Task requirements: The copy has to match the records word for word and include no pictures.

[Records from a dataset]
· · · ·
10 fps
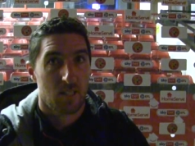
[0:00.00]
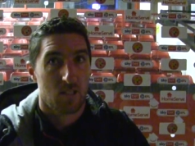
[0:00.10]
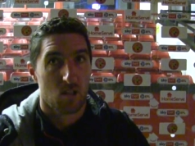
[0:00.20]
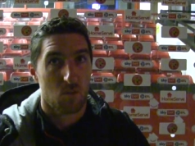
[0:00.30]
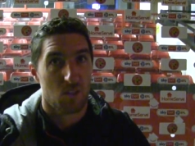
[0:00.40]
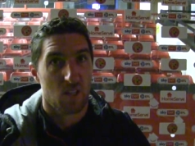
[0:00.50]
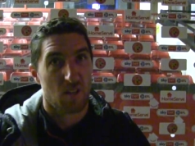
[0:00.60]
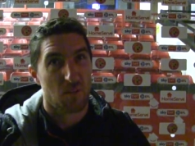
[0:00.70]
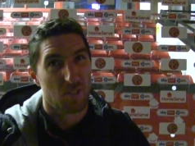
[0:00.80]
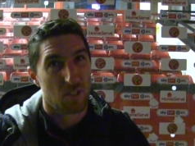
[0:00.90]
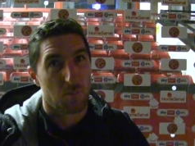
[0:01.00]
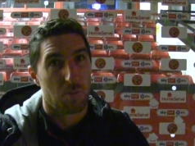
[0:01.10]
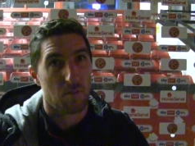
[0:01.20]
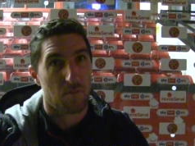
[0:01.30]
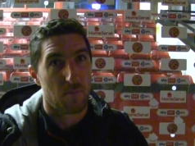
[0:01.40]
So, you know, that was
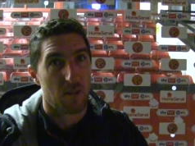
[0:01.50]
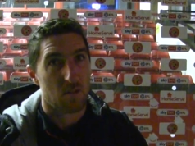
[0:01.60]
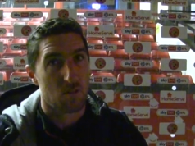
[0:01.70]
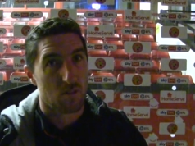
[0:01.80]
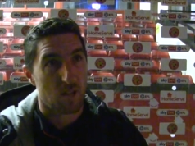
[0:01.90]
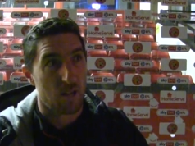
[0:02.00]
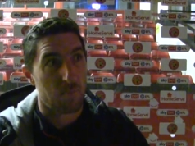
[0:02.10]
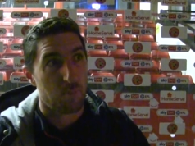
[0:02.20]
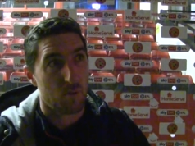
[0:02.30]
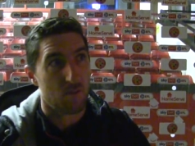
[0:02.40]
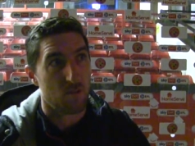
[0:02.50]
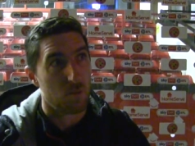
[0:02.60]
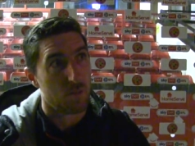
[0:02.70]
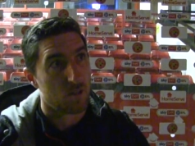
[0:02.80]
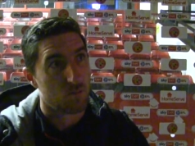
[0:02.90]
disappointing from our point of
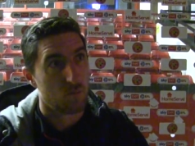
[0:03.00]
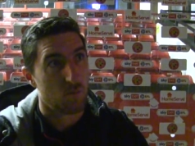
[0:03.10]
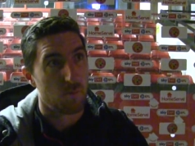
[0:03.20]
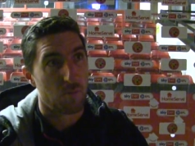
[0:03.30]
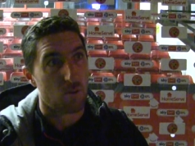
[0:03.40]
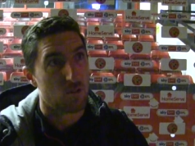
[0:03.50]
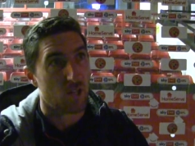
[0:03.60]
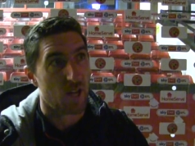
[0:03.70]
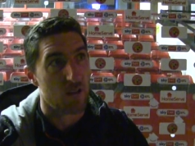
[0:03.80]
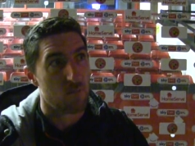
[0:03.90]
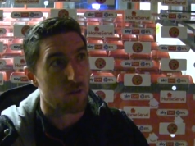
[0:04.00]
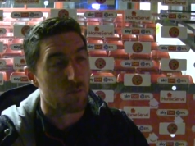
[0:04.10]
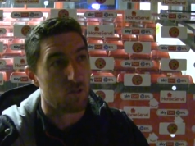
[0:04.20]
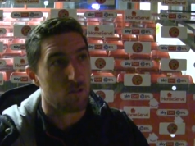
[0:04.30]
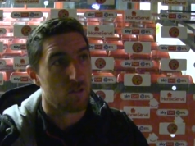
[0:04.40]
view, because we approached the game right,
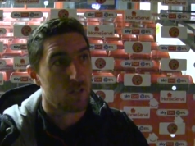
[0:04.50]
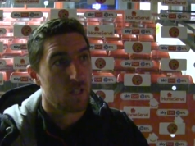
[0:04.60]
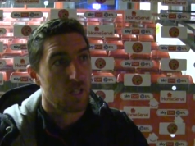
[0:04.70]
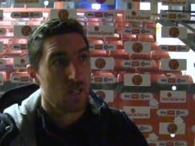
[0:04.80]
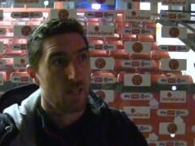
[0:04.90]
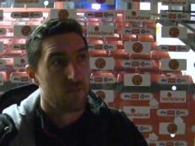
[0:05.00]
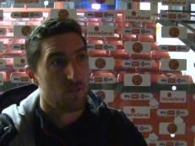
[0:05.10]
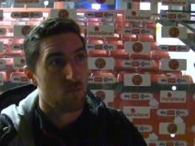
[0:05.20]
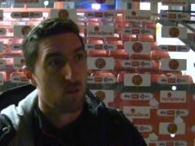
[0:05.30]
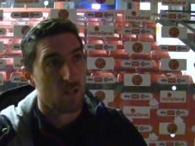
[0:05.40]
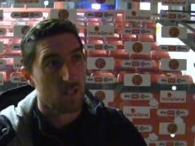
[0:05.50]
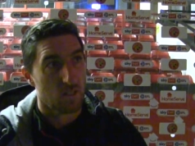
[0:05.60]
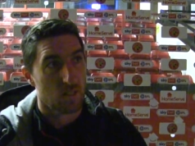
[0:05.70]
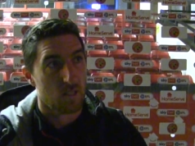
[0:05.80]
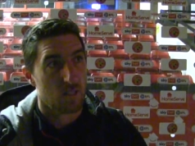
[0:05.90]
we've done everything right,
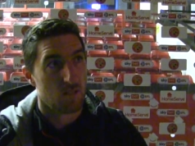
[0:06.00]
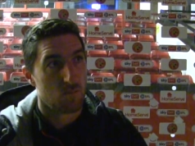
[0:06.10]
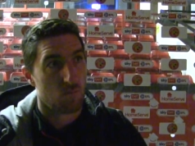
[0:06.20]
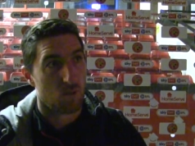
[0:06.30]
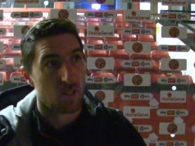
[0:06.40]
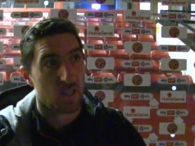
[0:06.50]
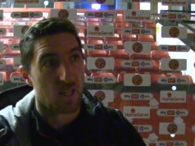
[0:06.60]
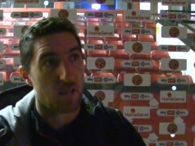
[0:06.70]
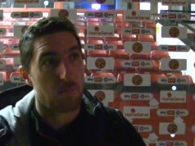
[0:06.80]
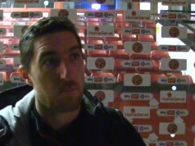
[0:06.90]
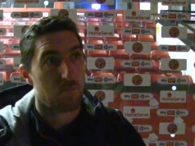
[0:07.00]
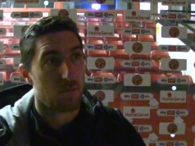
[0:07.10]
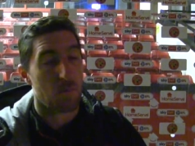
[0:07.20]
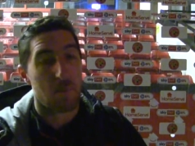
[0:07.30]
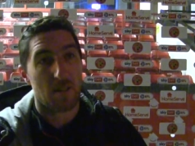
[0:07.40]
and wanted to keep
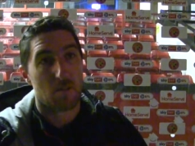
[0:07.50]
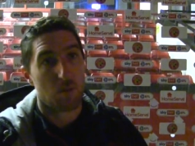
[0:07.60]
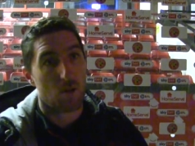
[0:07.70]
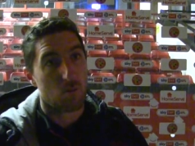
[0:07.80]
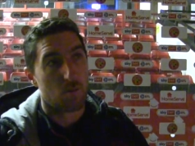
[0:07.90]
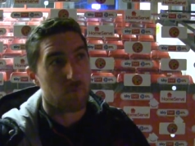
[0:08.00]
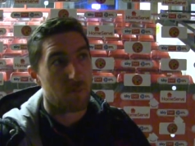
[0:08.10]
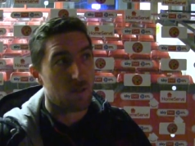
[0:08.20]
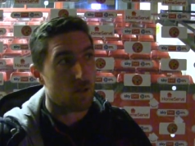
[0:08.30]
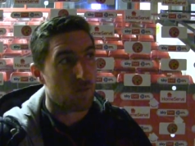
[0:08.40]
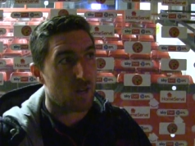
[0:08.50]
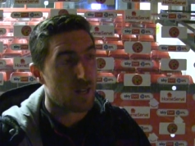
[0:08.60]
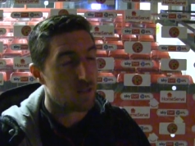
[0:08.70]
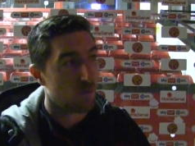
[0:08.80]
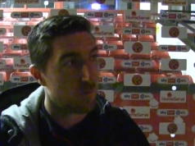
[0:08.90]
the momentum going that we've built over the
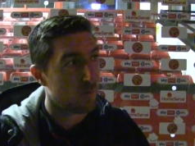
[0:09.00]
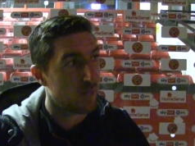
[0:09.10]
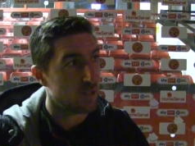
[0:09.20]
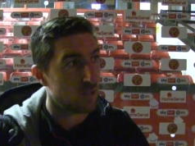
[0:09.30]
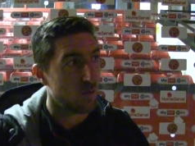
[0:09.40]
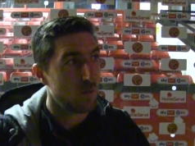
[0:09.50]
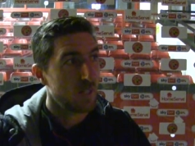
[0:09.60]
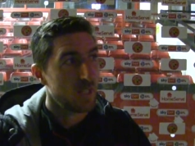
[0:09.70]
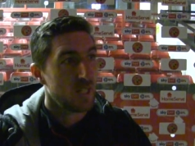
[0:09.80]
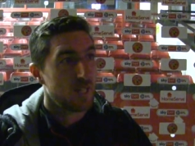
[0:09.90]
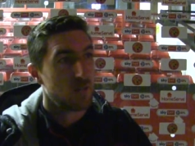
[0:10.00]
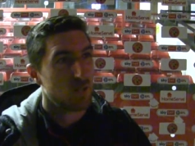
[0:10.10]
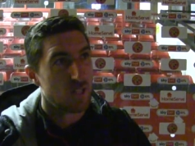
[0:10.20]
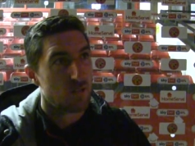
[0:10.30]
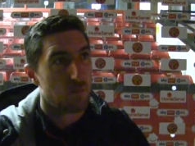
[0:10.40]
last couple of weeks. So it was
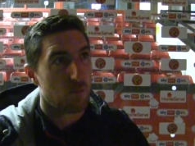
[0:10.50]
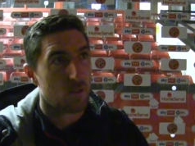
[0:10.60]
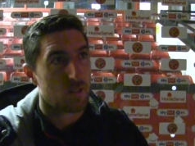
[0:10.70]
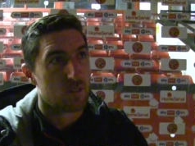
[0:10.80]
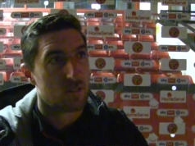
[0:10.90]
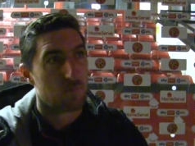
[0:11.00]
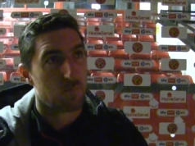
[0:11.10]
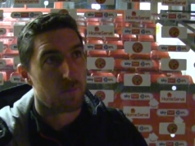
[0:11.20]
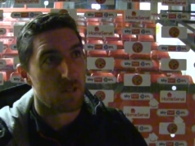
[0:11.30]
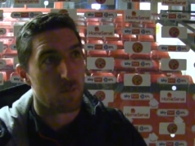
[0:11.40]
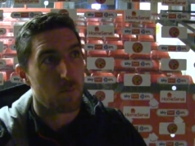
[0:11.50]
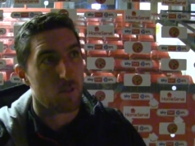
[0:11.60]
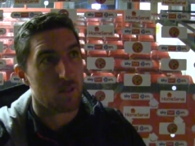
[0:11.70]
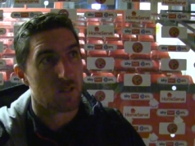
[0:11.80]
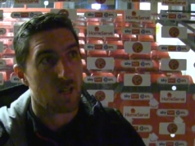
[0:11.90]
a disappointing
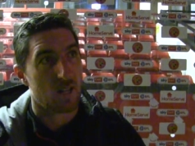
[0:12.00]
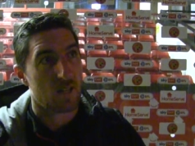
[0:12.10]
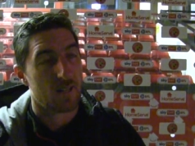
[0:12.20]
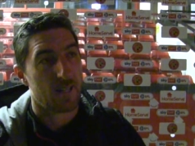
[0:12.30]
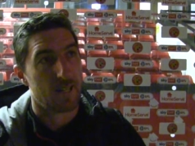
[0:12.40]
start.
· · · ·
Response area:
10 fps
[0:00.00]
[0:00.10]
[0:00.20]
[0:00.30]
[0:00.40]
[0:00.50]
[0:00.60]
[0:00.70]
[0:00.80]
[0:00.90]
[0:01.00]
[0:01.10]
[0:01.20]
[0:01.30]
[0:01.40]
So, you know, that was
[0:01.50]
[0:01.60]
[0:01.70]
[0:01.80]
[0:01.90]
[0:02.00]
[0:02.10]
[0:02.20]
[0:02.30]
[0:02.40]
[0:02.50]
[0:02.60]
[0:02.70]
[0:02.80]
[0:02.90]
disappointing from our point of
[0:03.00]
[0:03.10]
[0:03.20]
[0:03.30]
[0:03.40]
[0:03.50]
[0:03.60]
[0:03.70]
[0:03.80]
[0:03.90]
[0:04.00]
[0:04.10]
[0:04.20]
[0:04.30]
[0:04.40]
view, because we approached the game right,
[0:04.50]
[0:04.60]
[0:04.70]
[0:04.80]
[0:04.90]
[0:05.00]
[0:05.10]
[0:05.20]
[0:05.30]
[0:05.40]
[0:05.50]
[0:05.60]
[0:05.70]
[0:05.80]
[0:05.90]
we've done everything right,
[0:06.00]
[0:06.10]
[0:06.20]
[0:06.30]
[0:06.40]
[0:06.50]
[0:06.60]
[0:06.70]
[0:06.80]
[0:06.90]
[0:07.00]
[0:07.10]
[0:07.20]
[0:07.30]
[0:07.40]
and wanted to keep
[0:07.50]
[0:07.60]
[0:07.70]
[0:07.80]
[0:07.90]
[0:08.00]
[0:08.10]
[0:08.20]
[0:08.30]
[0:08.40]
[0:08.50]
[0:08.60]
[0:08.70]
[0:08.80]
[0:08.90]
the momentum going that we've built over the
[0:09.00]
[0:09.10]
[0:09.20]
[0:09.30]
[0:09.40]
[0:09.50]
[0:09.60]
[0:09.70]
[0:09.80]
[0:09.90]
[0:10.00]
[0:10.10]
[0:10.20]
[0:10.30]
[0:10.40]
last couple of weeks. So it was
[0:10.50]
[0:10.60]
[0:10.70]
[0:10.80]
[0:10.90]
[0:11.00]
[0:11.10]
[0:11.20]
[0:11.30]
[0:11.40]
[0:11.50]
[0:11.60]
[0:11.70]
[0:11.80]
[0:11.90]
a disappointing
[0:12.00]
[0:12.10]
[0:12.20]
[0:12.30]
[0:12.40]
start.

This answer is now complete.